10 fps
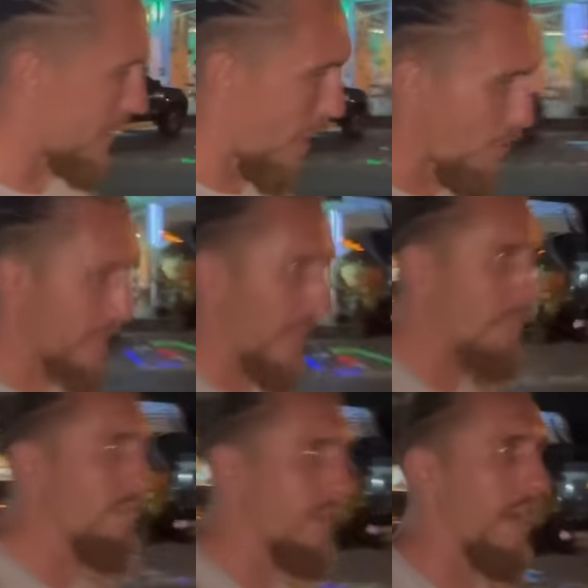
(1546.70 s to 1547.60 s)
our
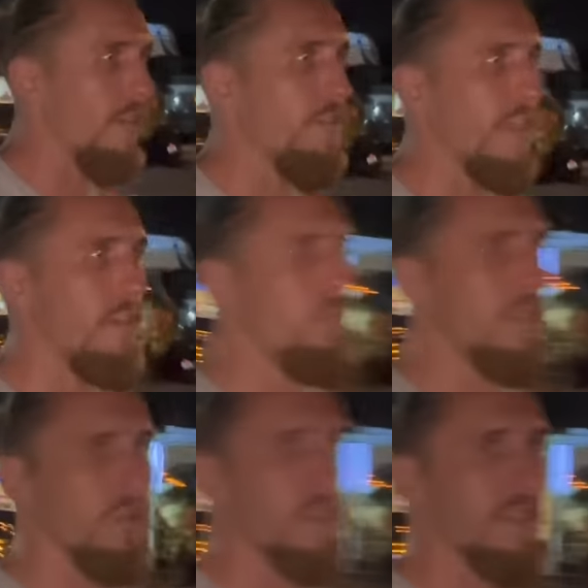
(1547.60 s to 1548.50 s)
camp, kind of, that
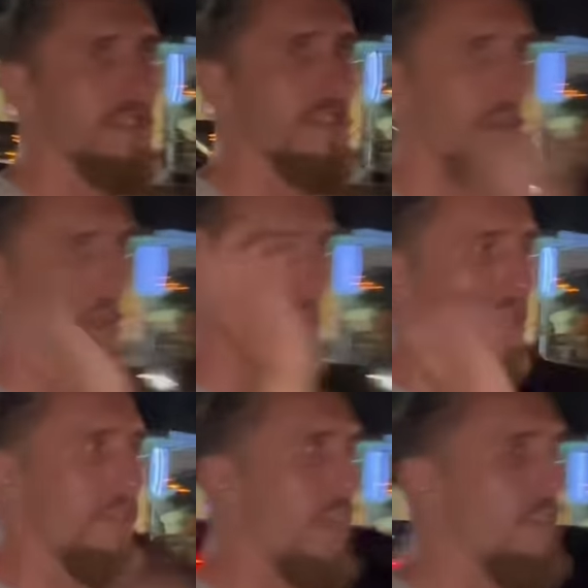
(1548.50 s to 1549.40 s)
we use this as a
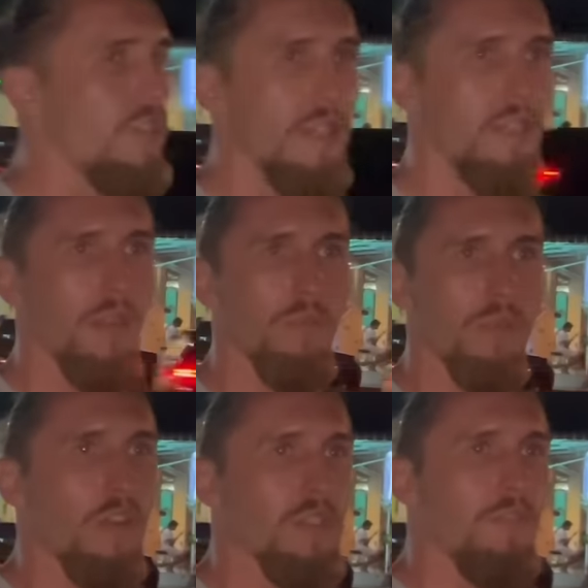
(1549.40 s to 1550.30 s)
meditation idea.
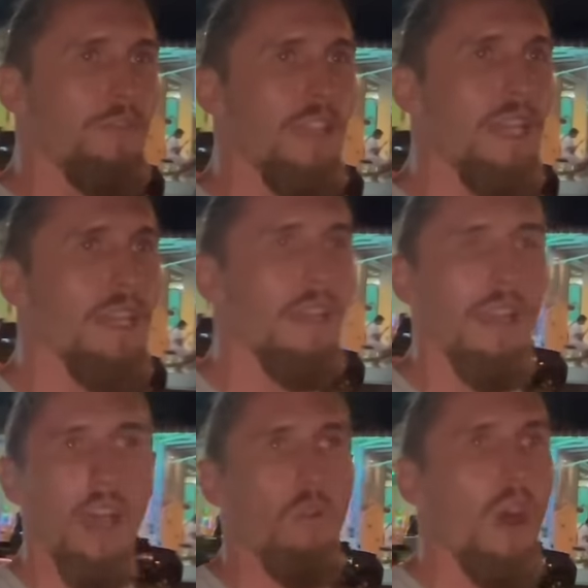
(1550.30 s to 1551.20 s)
Because the feeling,
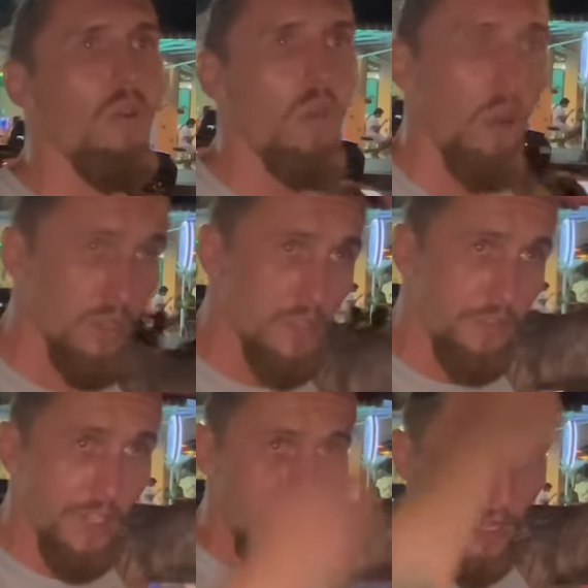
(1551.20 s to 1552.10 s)
what was the
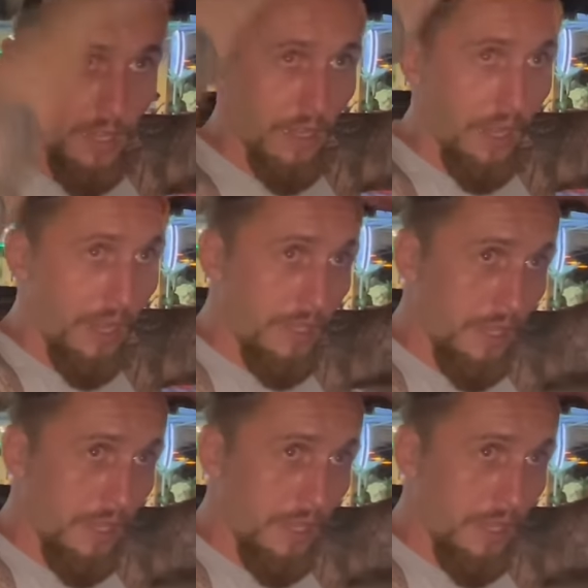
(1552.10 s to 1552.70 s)
feeling? Like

**Exercise directions:** Write out, please, the lines of the listing above from the one with "(1549.40 s to 1550.30 s)" through the very last, exactly as given and with no pictures.

**Exercise output:**
(1549.40 s to 1550.30 s)
meditation idea.
(1550.30 s to 1551.20 s)
Because the feeling,
(1551.20 s to 1552.10 s)
what was the
(1552.10 s to 1552.70 s)
feeling? Like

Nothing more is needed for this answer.